At the Royal Academy in London, however, there was no trace of this delightful creature of Giverny, the cat that lived there briefly at the start of an eventful life.
It felt a little as if visiting the old school of one of your children, but without the child. Giverny, and especially its waterlilies, weeping willows and Japanese footbridge, naturally feature a lot in Painting the Modern Garden: Monet to Matisse.
You do not need to be especially green-fingered by inclination to find it a beautiful exposition of art as created in the gardens owned or visited by these painters and several others - notably Renoir, Cezanne, Pissarro, Manet, Sargent and Van Gogh. There is not too much in journalism that I do not feel comfortable turning my hand to. Anything to do with science can be tricky, I suppose, and I was not terribly successful in one shot at writing travel for a particular newspaper. You can add art criticism to that short list; I am not even sure all the time that I know what I like, but I liked this. It's on until April 20. Just go.
Back to the cat.
This is how I wrote about the earliest days of a life that has taken Monette from the Giverny of her birth to Paris, the south of France, Abu Dhabi and London.
A few days into her life as one of a litter born at a restaurant at Giverny, where the house and gardens of Monet are on public view (and well worth the drive west of Paris), this scrap snapped at the heels of a table where two couples were rounding off their visit. One couple fell in love with the kitten and were promptly told they could take her. Since this was a girl, she couldn't be Monet, so she became Monette.

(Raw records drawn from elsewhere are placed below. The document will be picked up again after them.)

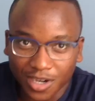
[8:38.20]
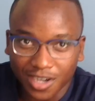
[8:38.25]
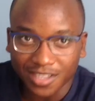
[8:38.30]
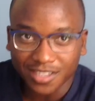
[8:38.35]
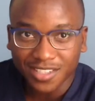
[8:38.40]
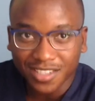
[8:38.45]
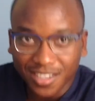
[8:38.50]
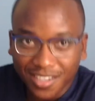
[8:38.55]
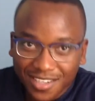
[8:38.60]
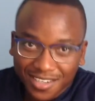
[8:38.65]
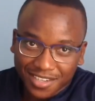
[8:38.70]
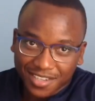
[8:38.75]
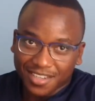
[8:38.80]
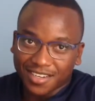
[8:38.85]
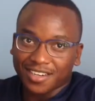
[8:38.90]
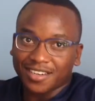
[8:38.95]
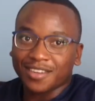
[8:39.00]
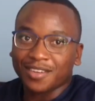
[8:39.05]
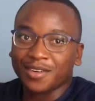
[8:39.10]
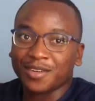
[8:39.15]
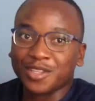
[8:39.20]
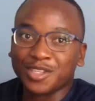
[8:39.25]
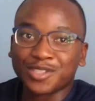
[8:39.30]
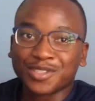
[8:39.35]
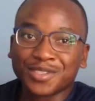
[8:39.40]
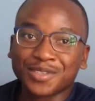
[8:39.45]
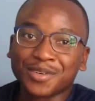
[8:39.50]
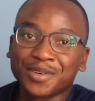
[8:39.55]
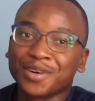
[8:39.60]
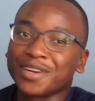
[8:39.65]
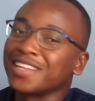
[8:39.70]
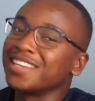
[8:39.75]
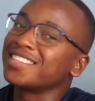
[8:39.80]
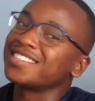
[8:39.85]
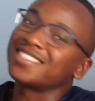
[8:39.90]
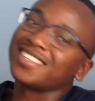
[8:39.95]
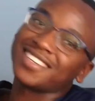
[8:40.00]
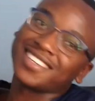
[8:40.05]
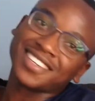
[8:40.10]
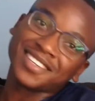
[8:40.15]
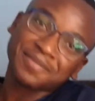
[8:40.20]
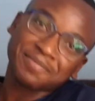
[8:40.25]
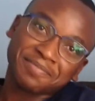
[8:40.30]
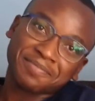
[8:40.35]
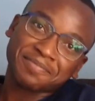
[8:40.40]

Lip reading: Answer? On this. Okay, let's start again.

My wife remembers asking a waitress if the kitten was for sale. It turned out the owner was only too pleased to get one of the litter off her hands. The drive back to Paris, back then in the summer of 2004 our home, included a pause at Carrefour to stock up on food, litter, a basket and other basic feline needs.
Save for the occasional dart along the narrow balcony - it was a heck a job to retrieve her, involving a precarious crawl five floors up from the rue de Rivoli- and one downstairs several flights, a week in the Var and picnics in the Bois de Boulogne and Tuileries gardens, Monette became an apartment cat.
Then she took on a new life as an outdoor, lizard-murdering Provencal cat before it necessarily back indoors in Abu Dhabi, not so much because of the heat but because she would otherwise have been used as a football by local teenagers or rounded up by council workers with orders to capture and kill strays.
The photos of Monette above show her in Paris. The one below confirms that while she may be bigger and older, she hasn't changed that much. She may even be wondering whether her rather special status entitles her to family rates for the Monet exhibition.